● Task data:
· · · · ·
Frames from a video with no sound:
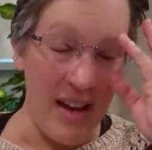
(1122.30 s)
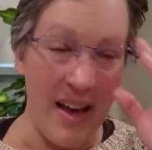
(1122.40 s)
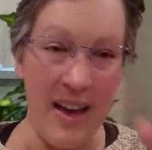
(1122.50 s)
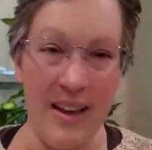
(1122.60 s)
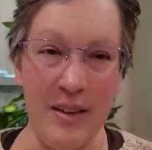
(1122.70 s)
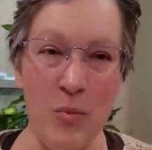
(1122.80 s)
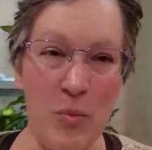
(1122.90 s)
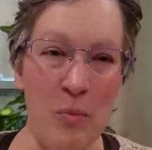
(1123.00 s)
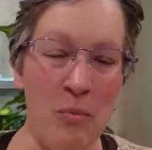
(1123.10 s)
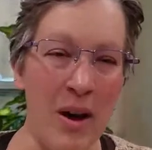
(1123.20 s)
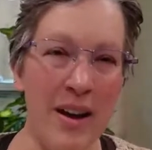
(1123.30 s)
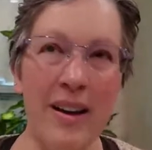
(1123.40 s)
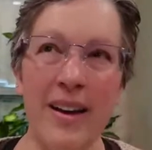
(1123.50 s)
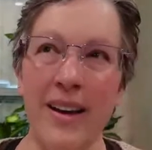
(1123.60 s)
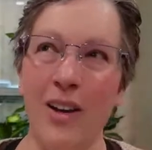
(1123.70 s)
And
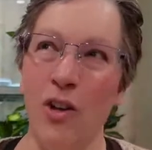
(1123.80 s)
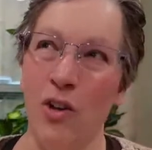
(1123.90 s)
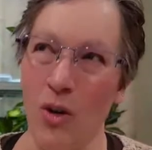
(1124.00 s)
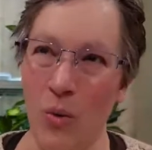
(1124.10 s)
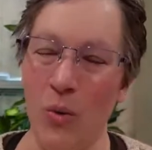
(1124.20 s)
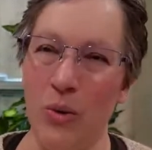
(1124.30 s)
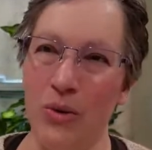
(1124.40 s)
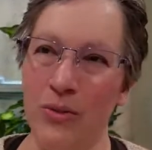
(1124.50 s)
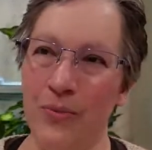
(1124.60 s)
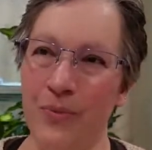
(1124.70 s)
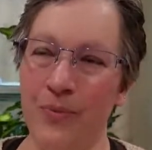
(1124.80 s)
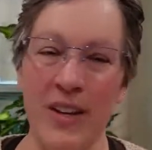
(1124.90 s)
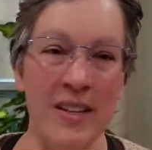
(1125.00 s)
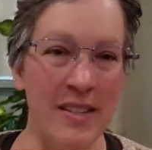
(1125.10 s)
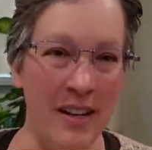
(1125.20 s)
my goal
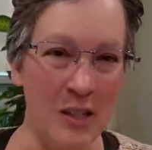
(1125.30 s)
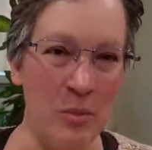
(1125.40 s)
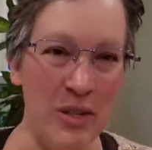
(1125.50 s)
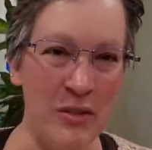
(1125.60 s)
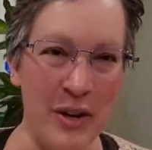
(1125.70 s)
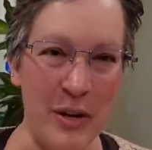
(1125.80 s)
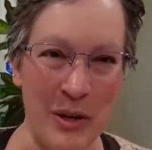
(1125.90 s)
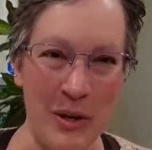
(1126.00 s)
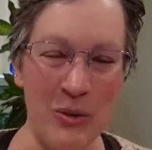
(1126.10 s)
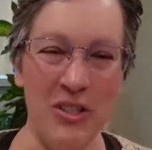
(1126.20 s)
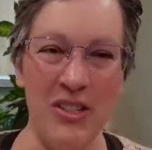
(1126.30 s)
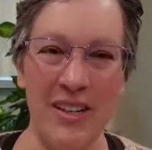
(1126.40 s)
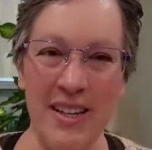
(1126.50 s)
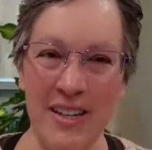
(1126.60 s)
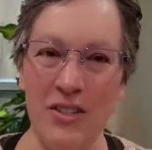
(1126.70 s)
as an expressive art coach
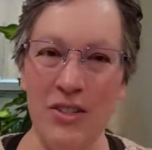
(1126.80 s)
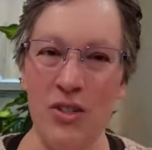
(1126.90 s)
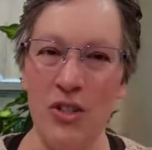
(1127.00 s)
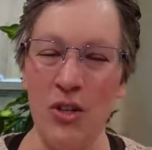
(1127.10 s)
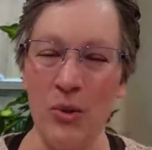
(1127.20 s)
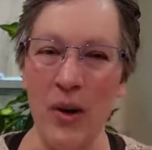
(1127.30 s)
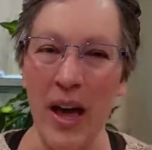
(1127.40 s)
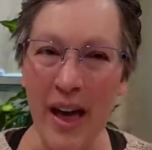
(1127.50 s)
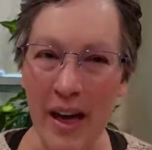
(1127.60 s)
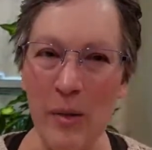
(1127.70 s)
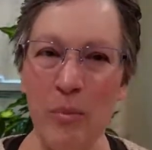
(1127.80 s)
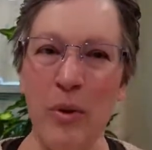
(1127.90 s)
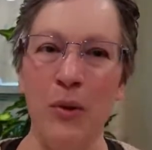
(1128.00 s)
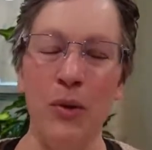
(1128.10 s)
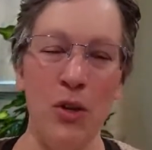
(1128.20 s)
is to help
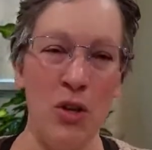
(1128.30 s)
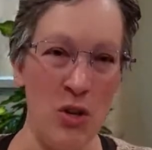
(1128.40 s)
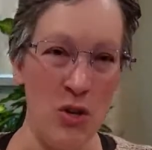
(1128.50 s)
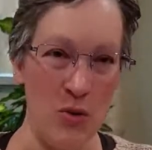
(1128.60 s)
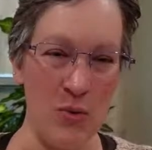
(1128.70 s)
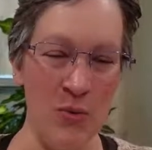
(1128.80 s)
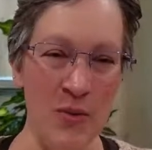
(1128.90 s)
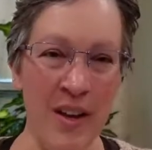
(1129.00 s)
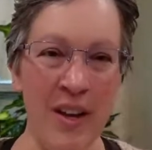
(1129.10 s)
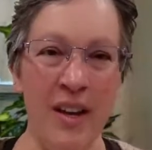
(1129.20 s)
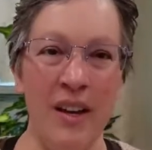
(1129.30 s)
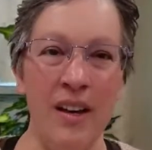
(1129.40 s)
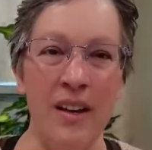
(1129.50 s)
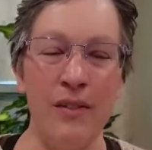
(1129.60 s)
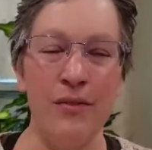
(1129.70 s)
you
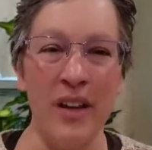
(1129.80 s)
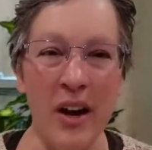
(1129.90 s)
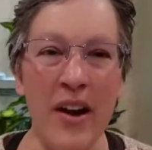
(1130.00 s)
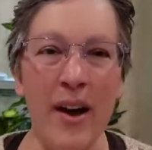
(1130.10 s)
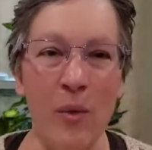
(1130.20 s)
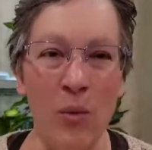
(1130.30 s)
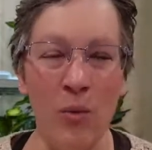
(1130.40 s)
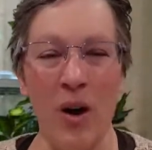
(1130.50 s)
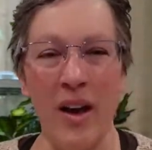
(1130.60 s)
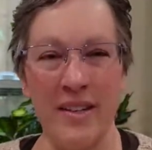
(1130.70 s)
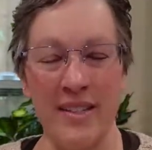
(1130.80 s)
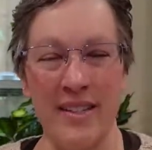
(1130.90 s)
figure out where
· · · · ·
● Problem to solve:
The answer is the whole listing above, written out verbatim, without its pictures.

● Your solution:
Frames from a video with no sound:
(1122.30 s)
(1122.40 s)
(1122.50 s)
(1122.60 s)
(1122.70 s)
(1122.80 s)
(1122.90 s)
(1123.00 s)
(1123.10 s)
(1123.20 s)
(1123.30 s)
(1123.40 s)
(1123.50 s)
(1123.60 s)
(1123.70 s)
And
(1123.80 s)
(1123.90 s)
(1124.00 s)
(1124.10 s)
(1124.20 s)
(1124.30 s)
(1124.40 s)
(1124.50 s)
(1124.60 s)
(1124.70 s)
(1124.80 s)
(1124.90 s)
(1125.00 s)
(1125.10 s)
(1125.20 s)
my goal
(1125.30 s)
(1125.40 s)
(1125.50 s)
(1125.60 s)
(1125.70 s)
(1125.80 s)
(1125.90 s)
(1126.00 s)
(1126.10 s)
(1126.20 s)
(1126.30 s)
(1126.40 s)
(1126.50 s)
(1126.60 s)
(1126.70 s)
as an expressive art coach
(1126.80 s)
(1126.90 s)
(1127.00 s)
(1127.10 s)
(1127.20 s)
(1127.30 s)
(1127.40 s)
(1127.50 s)
(1127.60 s)
(1127.70 s)
(1127.80 s)
(1127.90 s)
(1128.00 s)
(1128.10 s)
(1128.20 s)
is to help
(1128.30 s)
(1128.40 s)
(1128.50 s)
(1128.60 s)
(1128.70 s)
(1128.80 s)
(1128.90 s)
(1129.00 s)
(1129.10 s)
(1129.20 s)
(1129.30 s)
(1129.40 s)
(1129.50 s)
(1129.60 s)
(1129.70 s)
you
(1129.80 s)
(1129.90 s)
(1130.00 s)
(1130.10 s)
(1130.20 s)
(1130.30 s)
(1130.40 s)
(1130.50 s)
(1130.60 s)
(1130.70 s)
(1130.80 s)
(1130.90 s)
figure out where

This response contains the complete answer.